Listed records: Begin
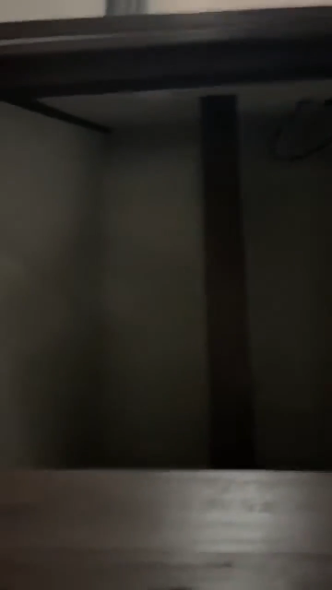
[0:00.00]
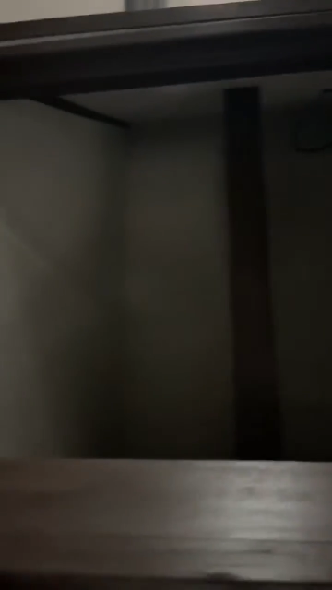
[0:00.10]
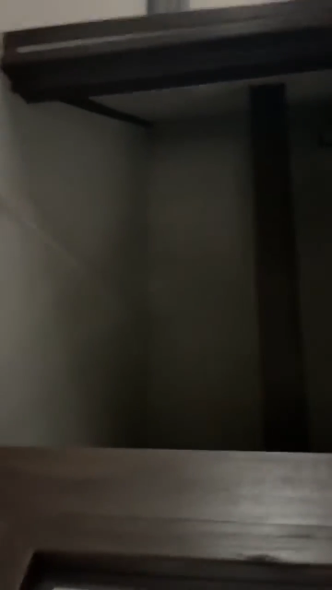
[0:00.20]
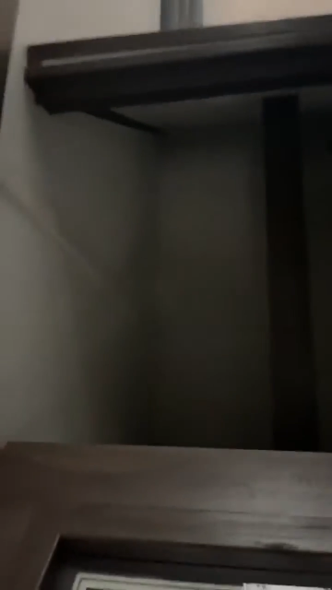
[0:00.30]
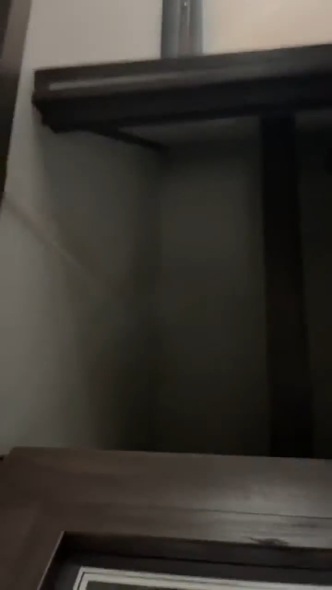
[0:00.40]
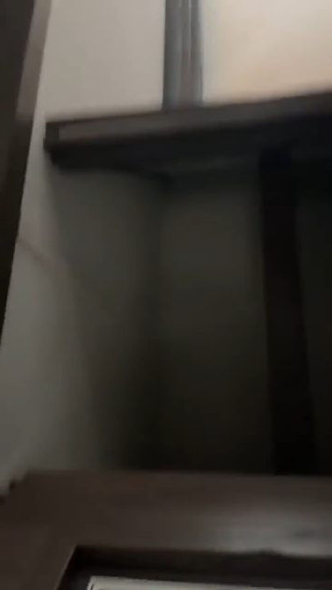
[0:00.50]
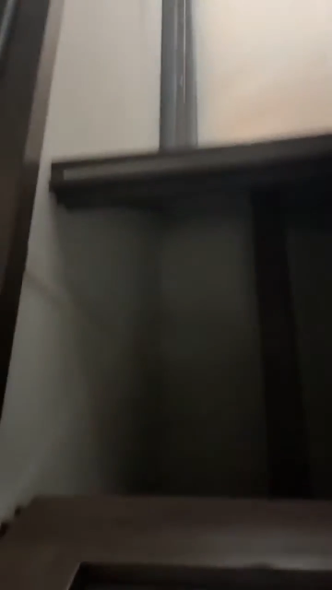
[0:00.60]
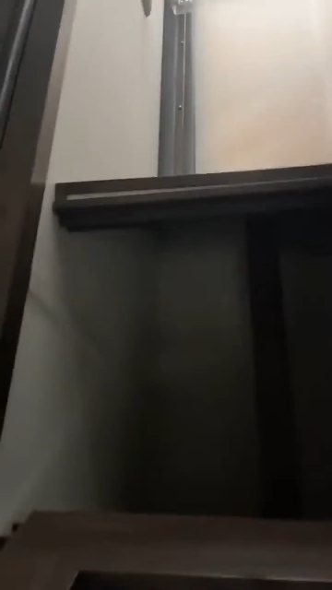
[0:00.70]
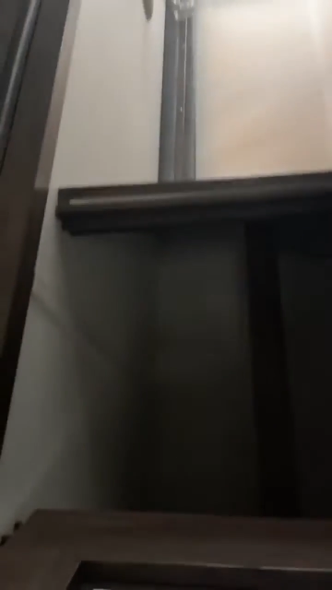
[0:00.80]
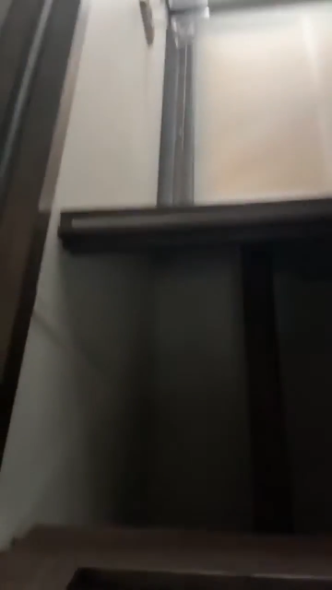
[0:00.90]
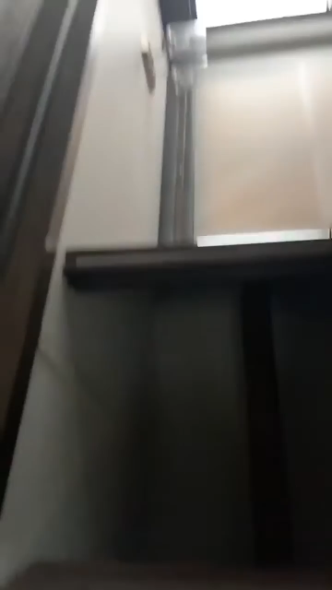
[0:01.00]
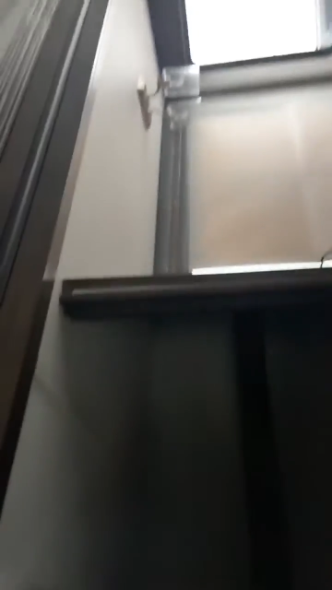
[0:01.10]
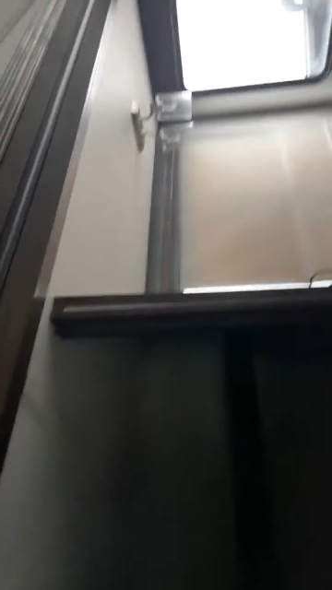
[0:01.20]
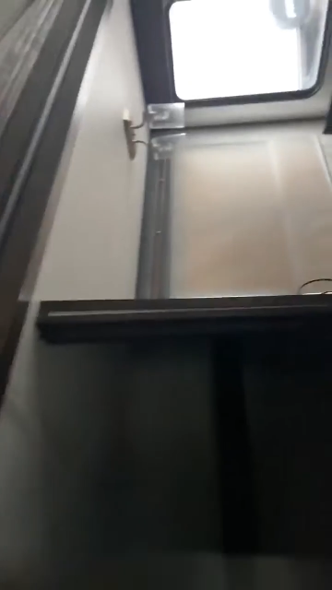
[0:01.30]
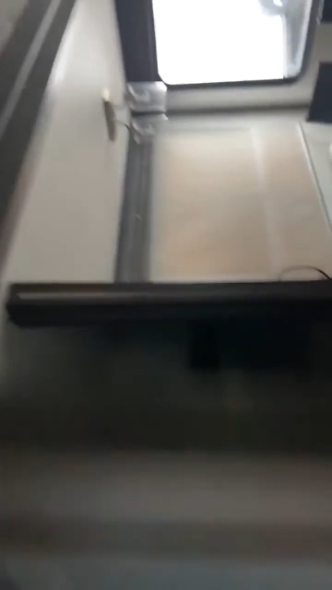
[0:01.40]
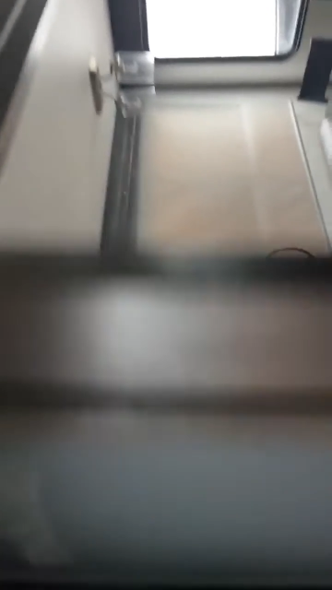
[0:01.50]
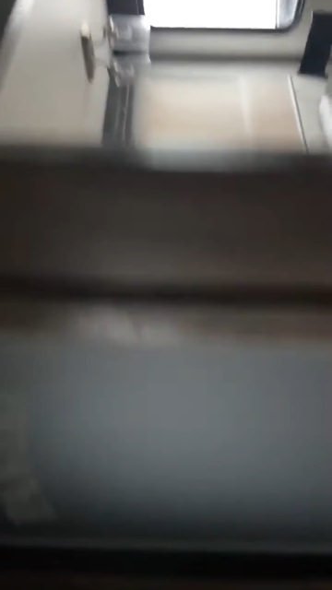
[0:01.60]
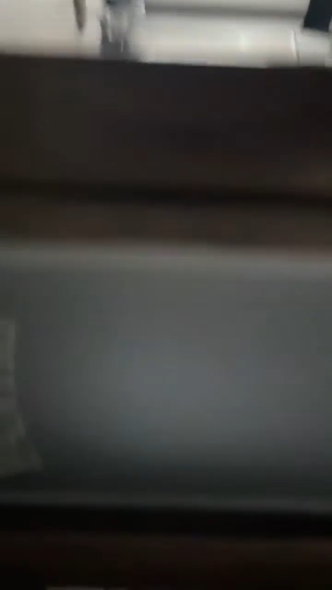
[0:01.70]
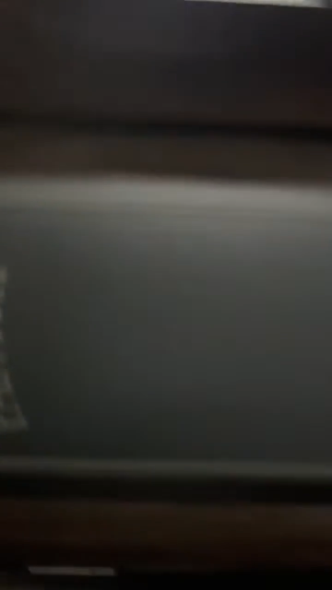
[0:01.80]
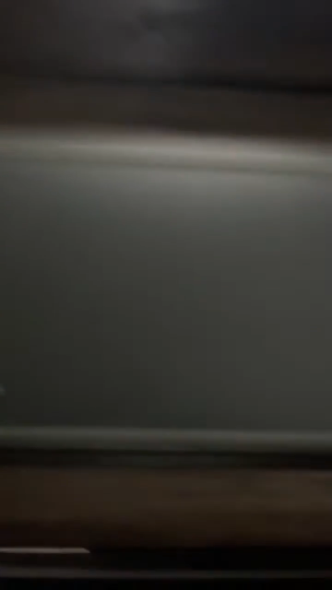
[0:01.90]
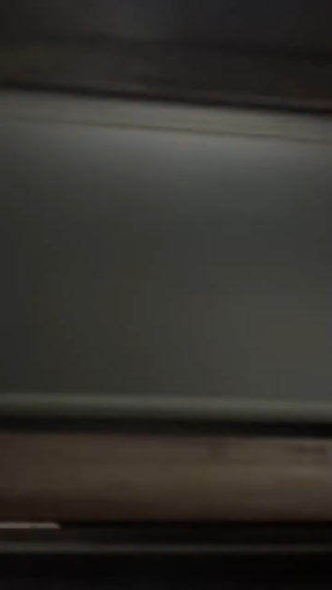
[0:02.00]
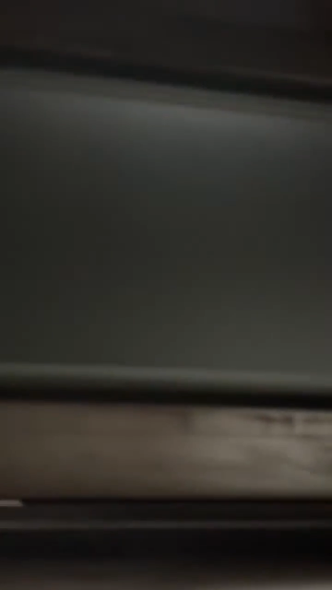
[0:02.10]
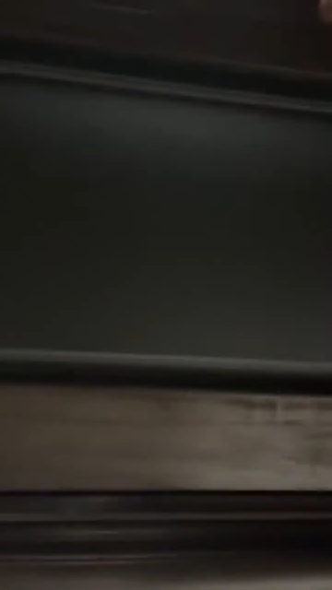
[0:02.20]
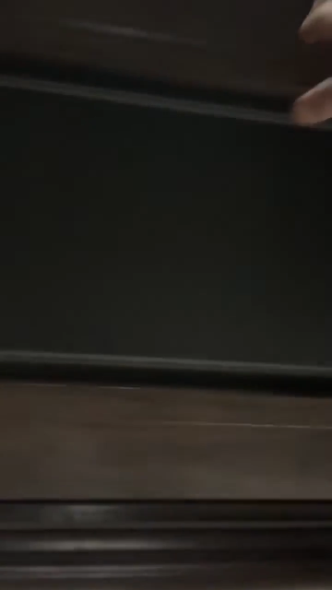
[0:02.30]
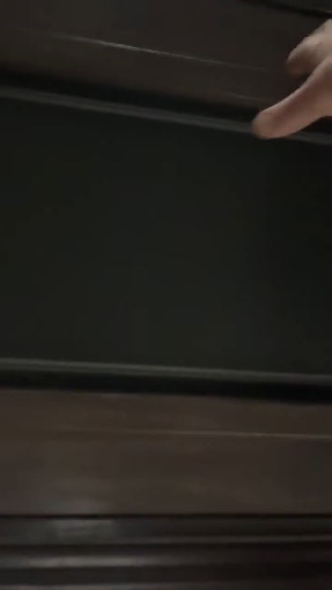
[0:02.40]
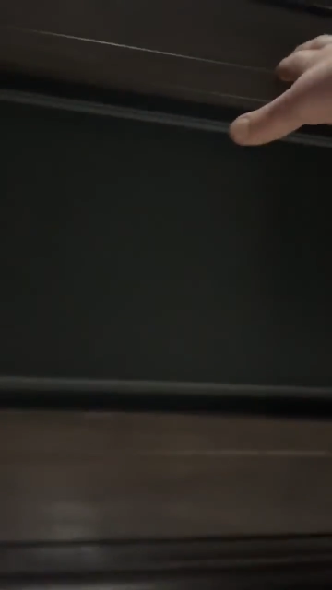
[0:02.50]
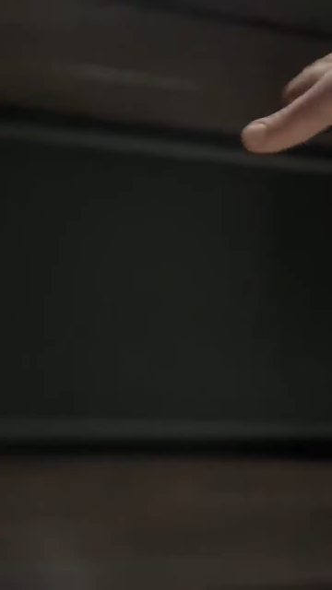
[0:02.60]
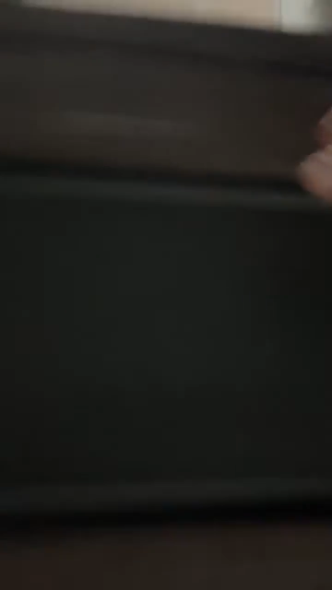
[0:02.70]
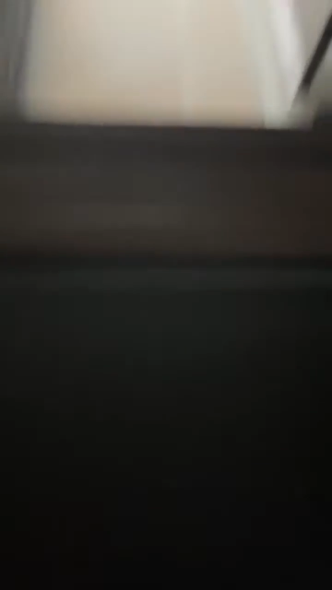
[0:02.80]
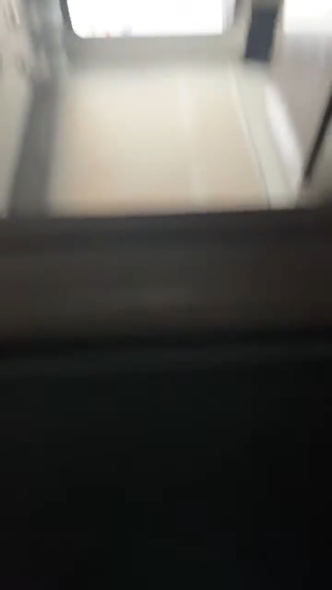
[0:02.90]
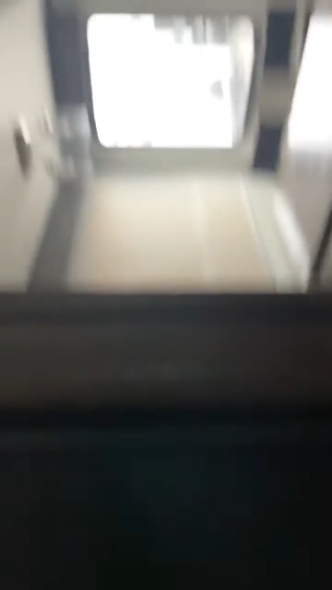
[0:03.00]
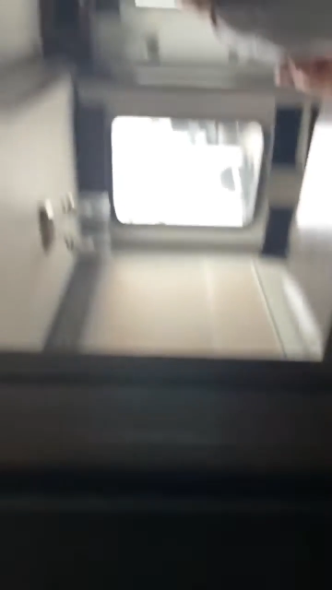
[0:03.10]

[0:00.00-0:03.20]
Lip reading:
(no speaker visible)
Listed records: End
> [Goal of the exercise]: Without changing a word, retype the data above and omit its pictures.

> [Solution for this problem]:
[0:00.00]
[0:00.10]
[0:00.20]
[0:00.30]
[0:00.40]
[0:00.50]
[0:00.60]
[0:00.70]
[0:00.80]
[0:00.90]
[0:01.00]
[0:01.10]
[0:01.20]
[0:01.30]
[0:01.40]
[0:01.50]
[0:01.60]
[0:01.70]
[0:01.80]
[0:01.90]
[0:02.00]
[0:02.10]
[0:02.20]
[0:02.30]
[0:02.40]
[0:02.50]
[0:02.60]
[0:02.70]
[0:02.80]
[0:02.90]
[0:03.00]
[0:03.10]

[0:00.00-0:03.20]
Lip reading:
(no speaker visible)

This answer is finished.